Greek banks that have come to play a major role in their country’s ship financing scene may be able to expand their loans even further after major credit rating agency S&P Global improved their ratings.

Generalist lenders National Bank, Alpha Bank, Eurobank, Piraeus Bank, and boutique shipping lender Aegean Baltic Bank (ABBank), saw S&P improve their ratings to one or two notches below investment grade.

In actions issued on 4 July, S&P upgraded the long-term credit rating of National and Eurobank to BB+ from BB, and Alpha and Piraeus to BB from BB-.

ABBank’s new rating is BB- from B+.

That is a huge improvement from a few years ago when the four systemic lenders were effectively bankrupt during the country’s financial crisis and had to be bailed out by the European Union and the International Monetary Fund.

The key reason for the upgrade is that they managed to clean up about €80bn ($86.6bn) of bad legacy assets over the past five years.

Greek banks used their improved financing conditions to aggressively expand lending to local shipowners — a market partly abandoned by some big, traditional European lenders.

According to a long-term survey into Greek ship finance, conducted annually by Petrofin Research, the volume of home-grown loans to domestic shipowners rose for a seventh consecutive year in 2023 to $15.8bn.

As a result, Greek banks’ share in traditional lending to their country’s shipowners climbed to a record 31%.

Banks’ improved fortunes have also turned ABBank into an attractive acquisition target for Aristotelis Mistakidis, a billionaire investor and former Glencore trader, who is about to take a controlling stake in the niche shipping lender.

S&P said in its report this week that it expects ABBank to continue focusing on its core shipping business following the takeover.

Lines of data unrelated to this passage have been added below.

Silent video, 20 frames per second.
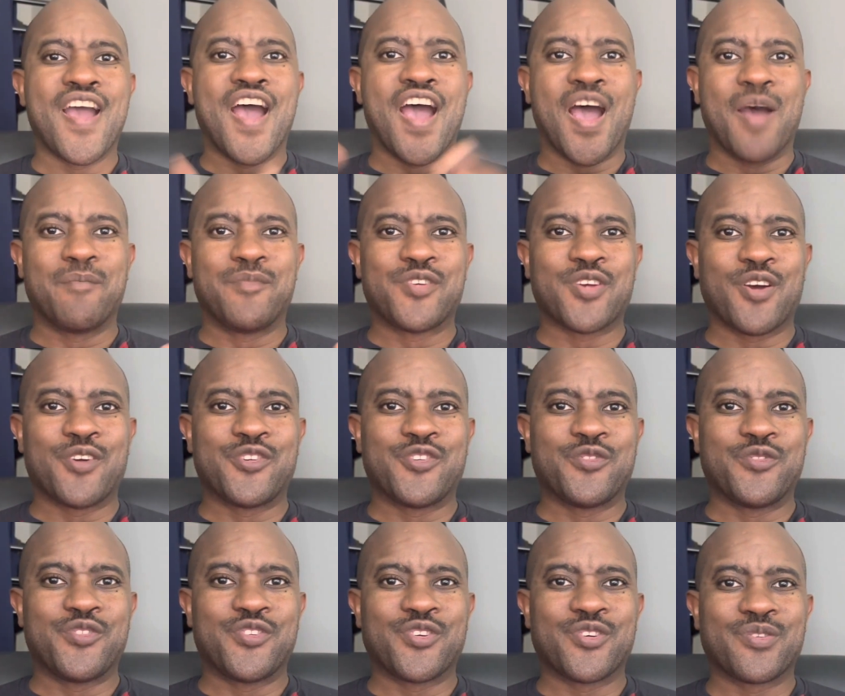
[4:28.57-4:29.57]
I'm John
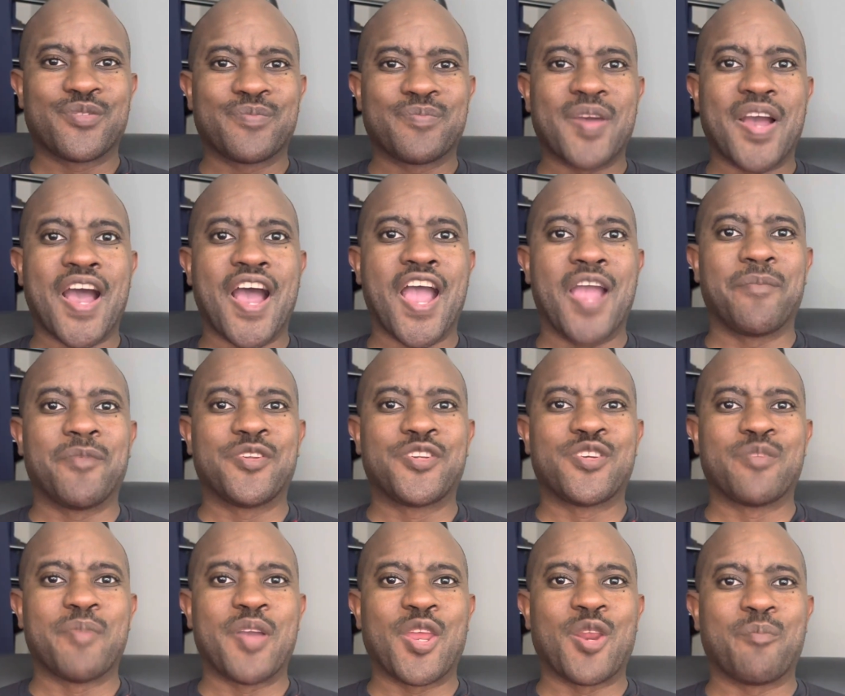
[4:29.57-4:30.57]
Jr. I'm the
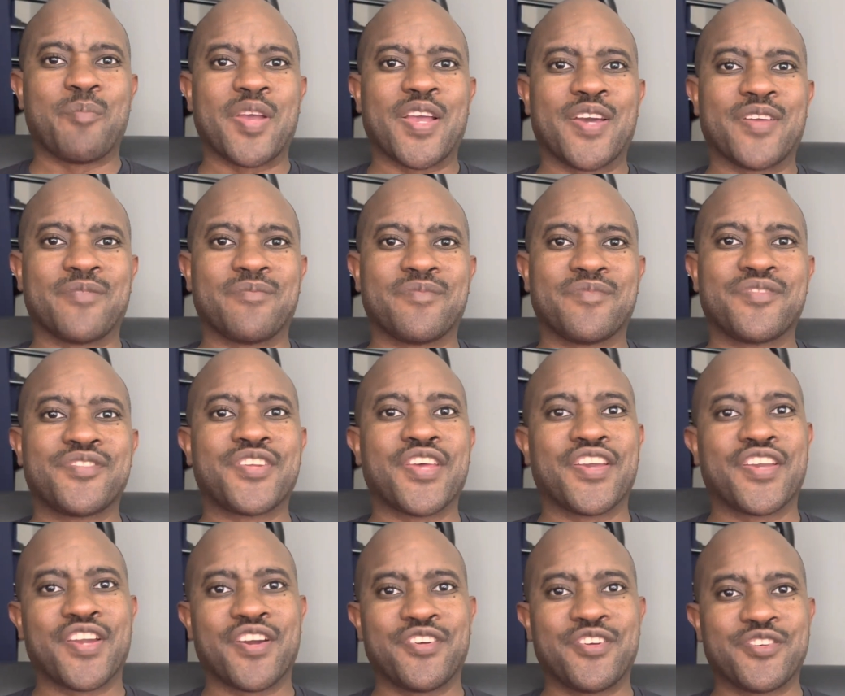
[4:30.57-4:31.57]
Tomato Man. Take
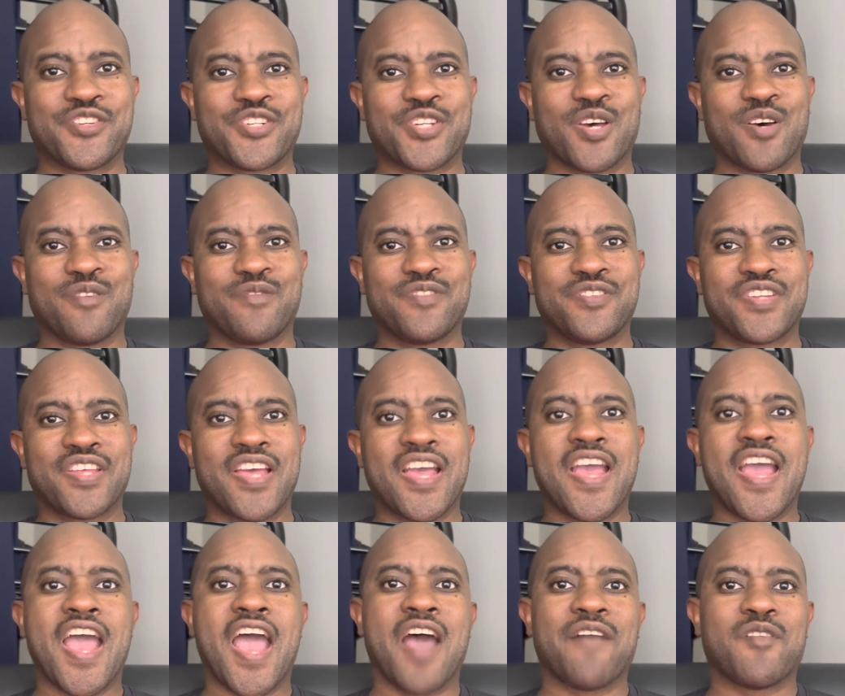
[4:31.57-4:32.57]
care of yourselves.
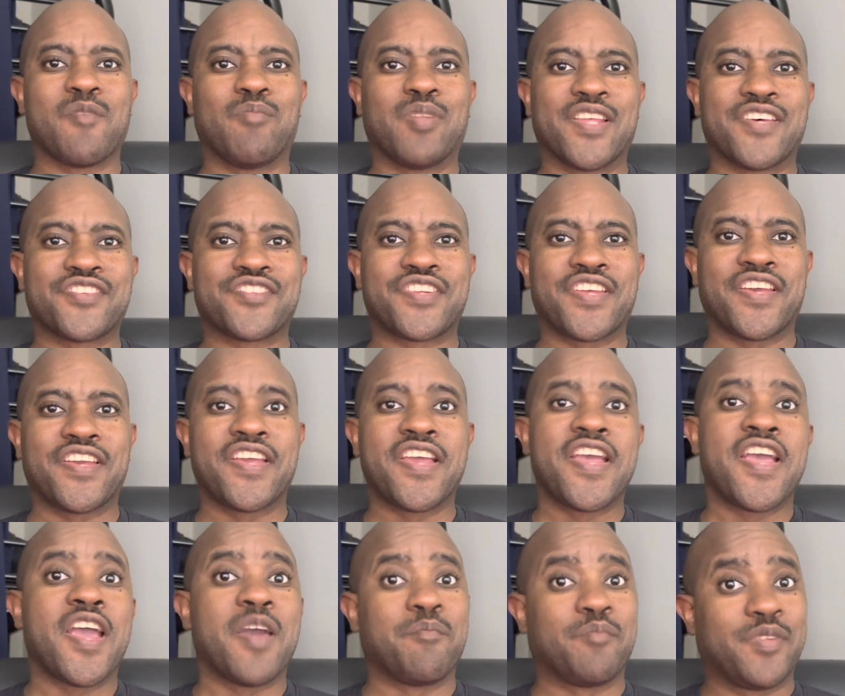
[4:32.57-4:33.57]
Have a blessed day,
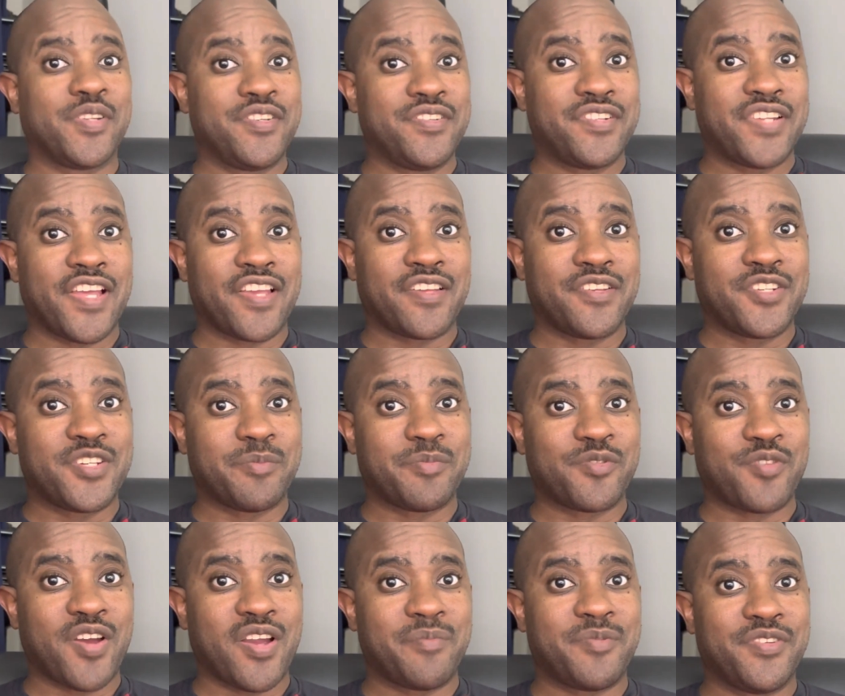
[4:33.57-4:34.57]
and please like and
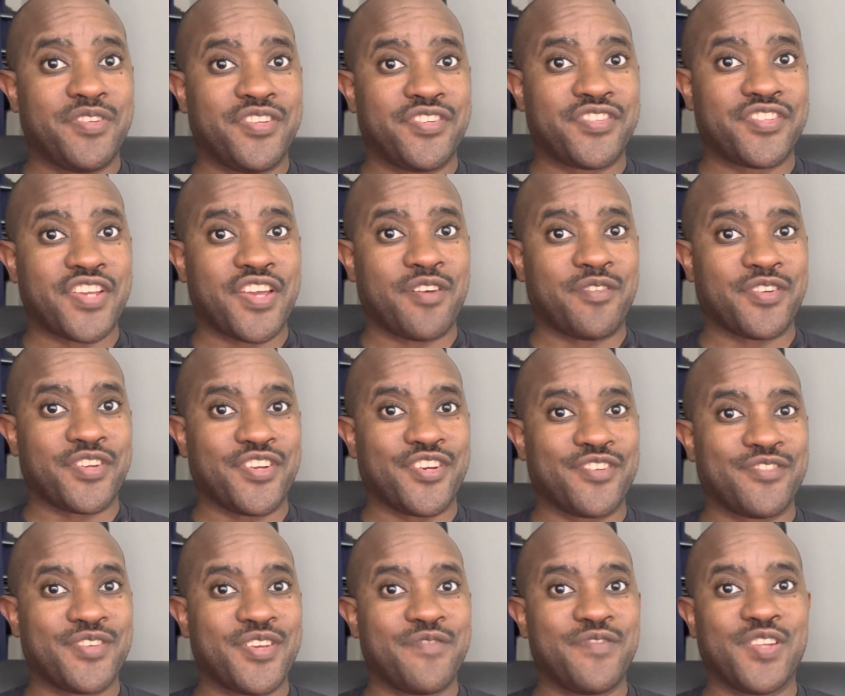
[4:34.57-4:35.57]
subscribe to this channel here
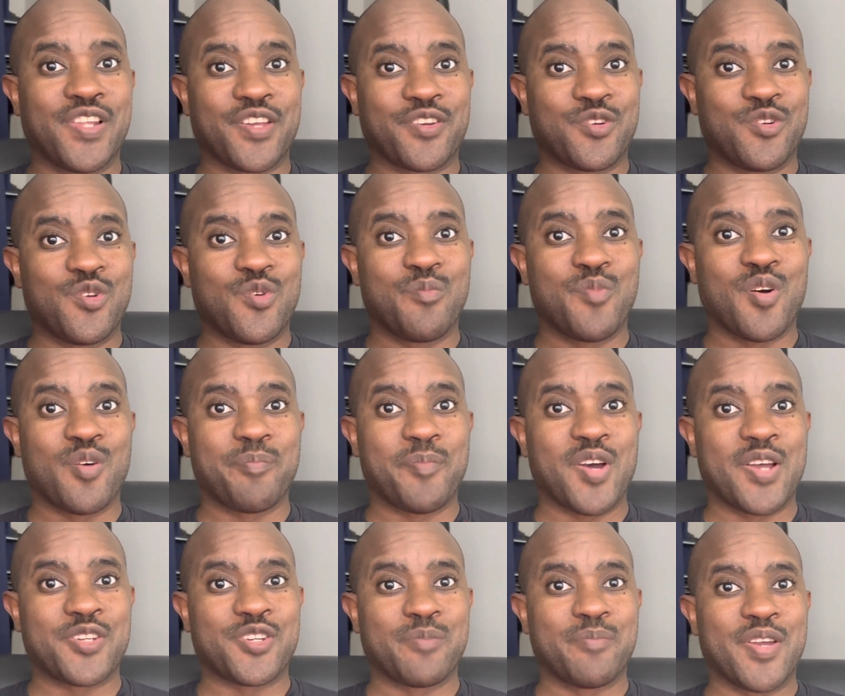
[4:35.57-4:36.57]
if you'd like to know more
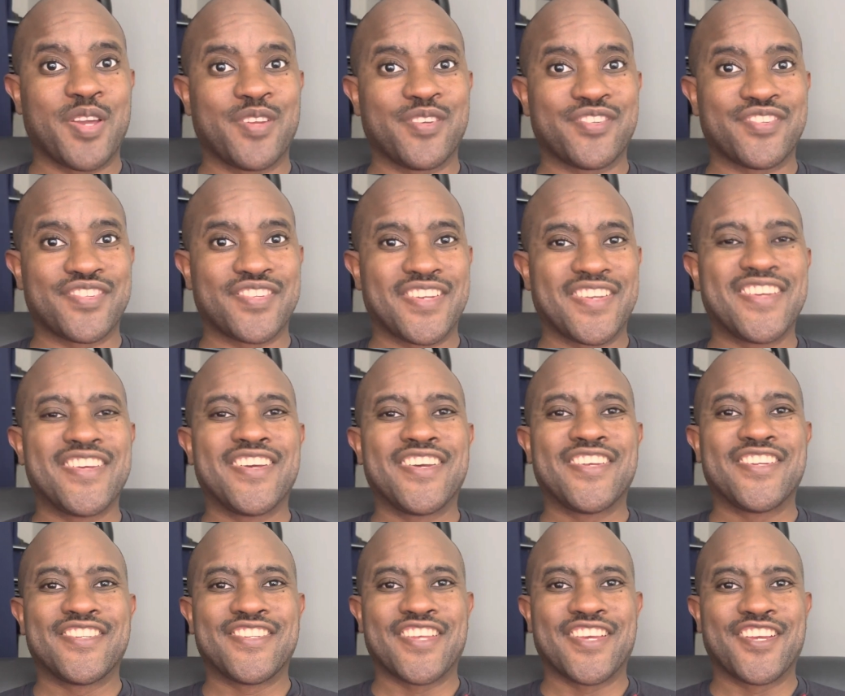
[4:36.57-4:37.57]
about tomatoes.
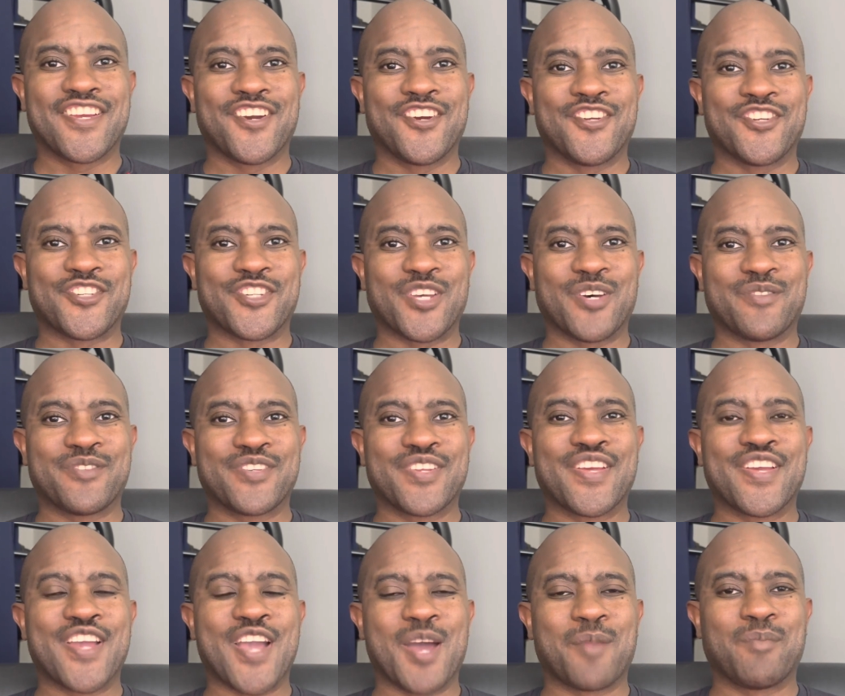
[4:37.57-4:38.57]
Take care of yourselves.
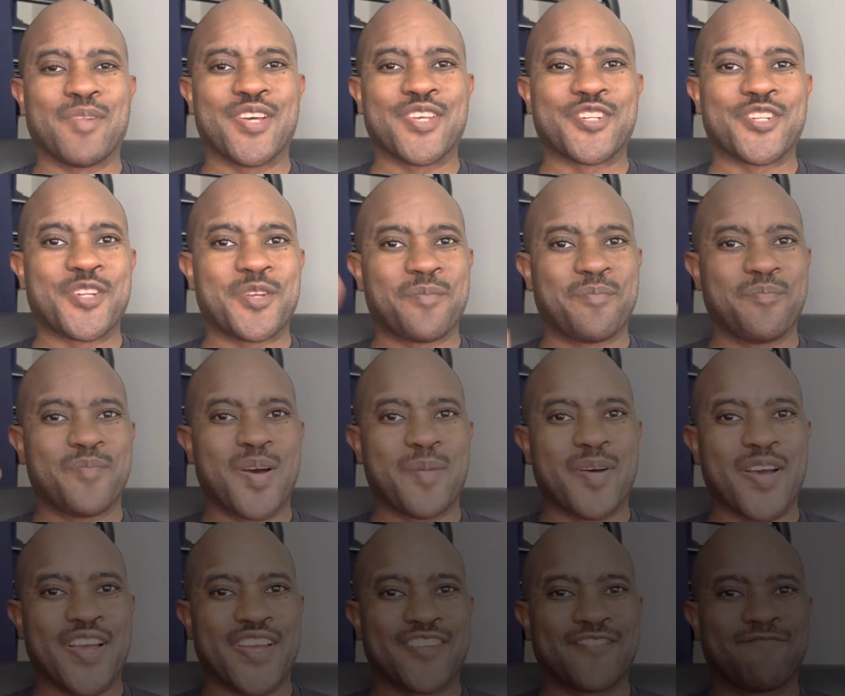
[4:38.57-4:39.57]
God bless. Bye-bye.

“Thanks to the bank’s proven expertise in the shipping industry, we expect asset quality to remain resilient, with the NPE [non-performing exposures] ratio standing at 1% to 3%, from 0.8% at year-end 2023,” S&P analyst Pierre Hollegien wrote.

Increased merger and acquisition activity around ABBank is also reflected in the fact that Scope Ratings, a European credit rating agency recognised by the European Central Bank, launched coverage of the firm on 26 June with a stable BB rating.

“While the shipping industry is highly cyclical, it is largely decoupled from the Greek economy, which enabled [ABBank] to weather the domestic sovereign crisis,” Scope said.